We’ll be using WordPress 4.5.3 running on a local development environment, version 2 of the REST API as a plugin, React, and a whole lot of patience and persistence to put together our finished project. Stick along for the ride and you’re sure to pick up a ton of useful info along the way!


The tools to get cracking with the REST API already exist, it’s used in production by several major sites worldwide, and it won’t be long until it hits the mainstream WordPress world in earnest. There’s simply never been a better time to learn about it.

Aimed at a relatively non-technical audience, our series on developing a REST API app from scratch will take you from zero to hero in no time at all. You won’t need a computer science degree to follow along – just a little time, patience and perseverance.

Stay tuned for part two, in which we’ll fire up our local site, get some data into it, and start looking at basic reading and writing functionality via the REST API.

You can read the other articles in this series here.

Frequently Asked Questions about Developing a WordPress REST API App

What is the WordPress REST API and why is it important?

The WordPress REST API is a feature of WordPress that provides a standardized interface for interacting with WordPress sites. It allows developers to create, read, update, and delete data from a WordPress site using HTTP requests. This is important because it opens up a whole new range of possibilities for WordPress development, including creating mobile apps, custom admin interfaces, and integrating with third-party services.

How do I get started with the WordPress REST API?

To get started with the WordPress REST API, you first need to have a WordPress site set up. From there, you can access the API by making HTTP requests to the appropriate endpoints. You can use any HTTP client to make these requests, but many developers prefer to use tools like Postman or Insomnia for testing and development.

What are the different types of requests I can make with the WordPress REST API?

The WordPress REST API supports four main types of requests: GET, POST, PUT, and DELETE. GET requests are used to retrieve data, POST requests are used to create new data, PUT requests are used to update existing data, and DELETE requests are used to remove data.

How do I authenticate with the WordPress REST API?

Authentication with the WordPress REST API can be done in several ways, depending on your needs. For simple read-only requests, no authentication is required. For more complex requests, you can use cookie authentication, OAuth, or application passwords.

Can I extend the WordPress REST API to support custom functionality?

Yes, the WordPress REST API is designed to be highly extensible. You can add custom endpoints, modify existing endpoints, and even create entirely new APIs using the same underlying infrastructure.

What are some common use cases for the WordPress REST API?

The WordPress REST API can be used for a wide variety of purposes, including creating mobile apps, building custom admin interfaces, integrating with third-party services, and more. It’s a powerful tool that can greatly expand the capabilities of your WordPress site.

How do I handle errors with the WordPress REST API?

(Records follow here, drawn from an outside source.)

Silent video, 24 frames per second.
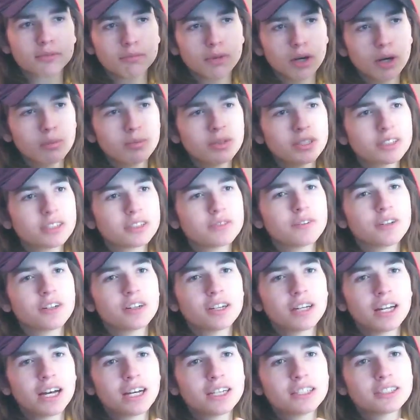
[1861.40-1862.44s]
moments. Very
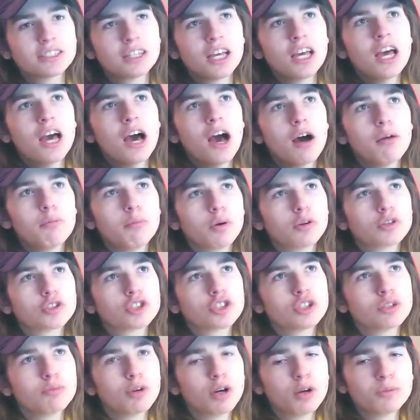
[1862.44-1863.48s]
nice
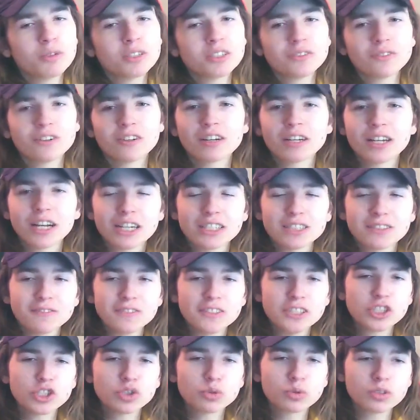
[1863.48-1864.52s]
emotional moments. Very nice
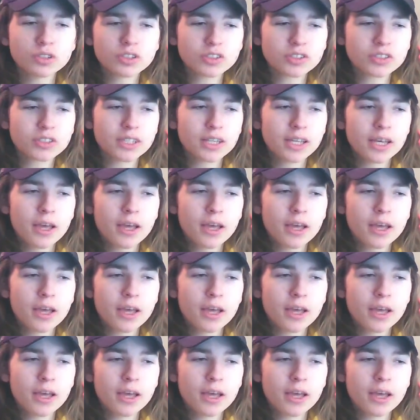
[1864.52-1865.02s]
visuals.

The WordPress REST API provides detailed error messages in the response body when something goes wrong. These messages can help you diagnose and fix issues quickly and efficiently.

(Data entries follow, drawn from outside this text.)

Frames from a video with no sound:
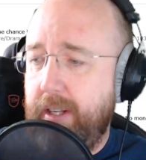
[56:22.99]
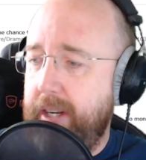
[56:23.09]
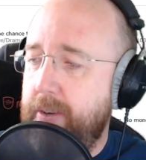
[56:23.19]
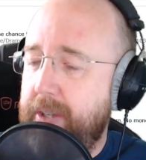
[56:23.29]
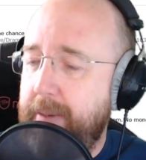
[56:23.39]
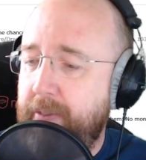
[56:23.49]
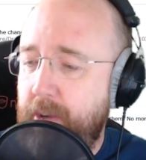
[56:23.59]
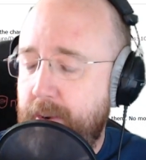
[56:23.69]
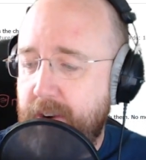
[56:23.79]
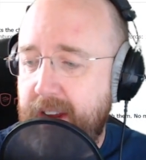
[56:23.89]
I know some of
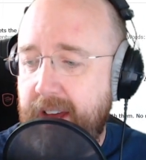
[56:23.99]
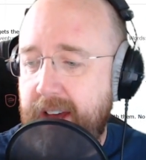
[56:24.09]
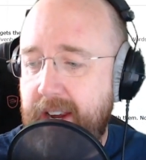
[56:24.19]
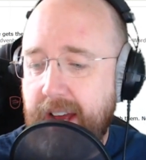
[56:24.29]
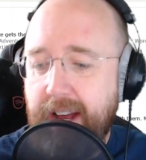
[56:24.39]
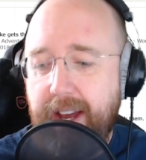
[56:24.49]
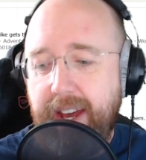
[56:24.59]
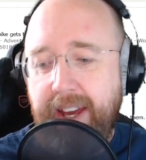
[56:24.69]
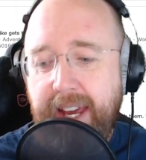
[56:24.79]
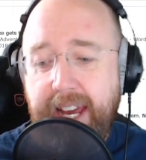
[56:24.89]
you have read ahead,
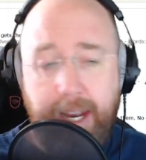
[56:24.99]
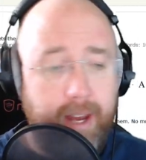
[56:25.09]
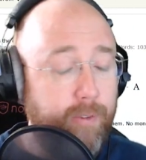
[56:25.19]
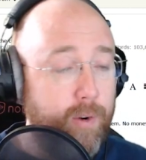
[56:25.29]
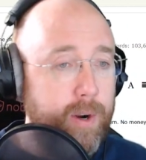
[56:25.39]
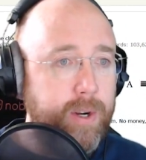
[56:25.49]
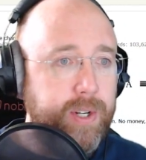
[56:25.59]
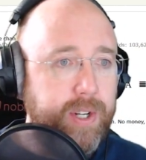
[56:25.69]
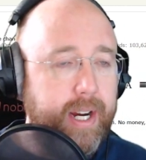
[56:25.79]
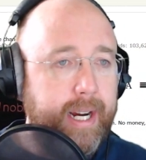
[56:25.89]
and I've
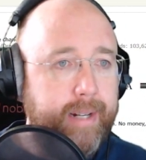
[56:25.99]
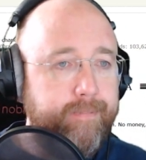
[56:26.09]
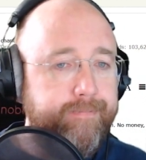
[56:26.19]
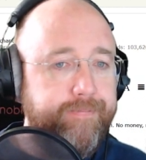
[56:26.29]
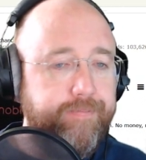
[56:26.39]
heard. Um,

Can I use the WordPress REST API with a non-WordPress site?

While the WordPress REST API is primarily designed to work with WordPress sites, it’s possible to use it with non-WordPress sites as well. This requires some additional setup and configuration, but it can be a powerful way to integrate WordPress functionality into other platforms.

What are the security implications of using the WordPress REST API?

Like any API, the WordPress REST API can potentially be a target for malicious activity. However, WordPress has implemented a number of security measures to help protect your site, including requiring authentication for sensitive operations and providing detailed control over what data can be accessed.

Where can I find more resources to learn about the WordPress REST API?

There are many resources available to help you learn about the WordPress REST API. The official WordPress developer documentation is a great place to start, and there are also many tutorials, blog posts, and online courses available.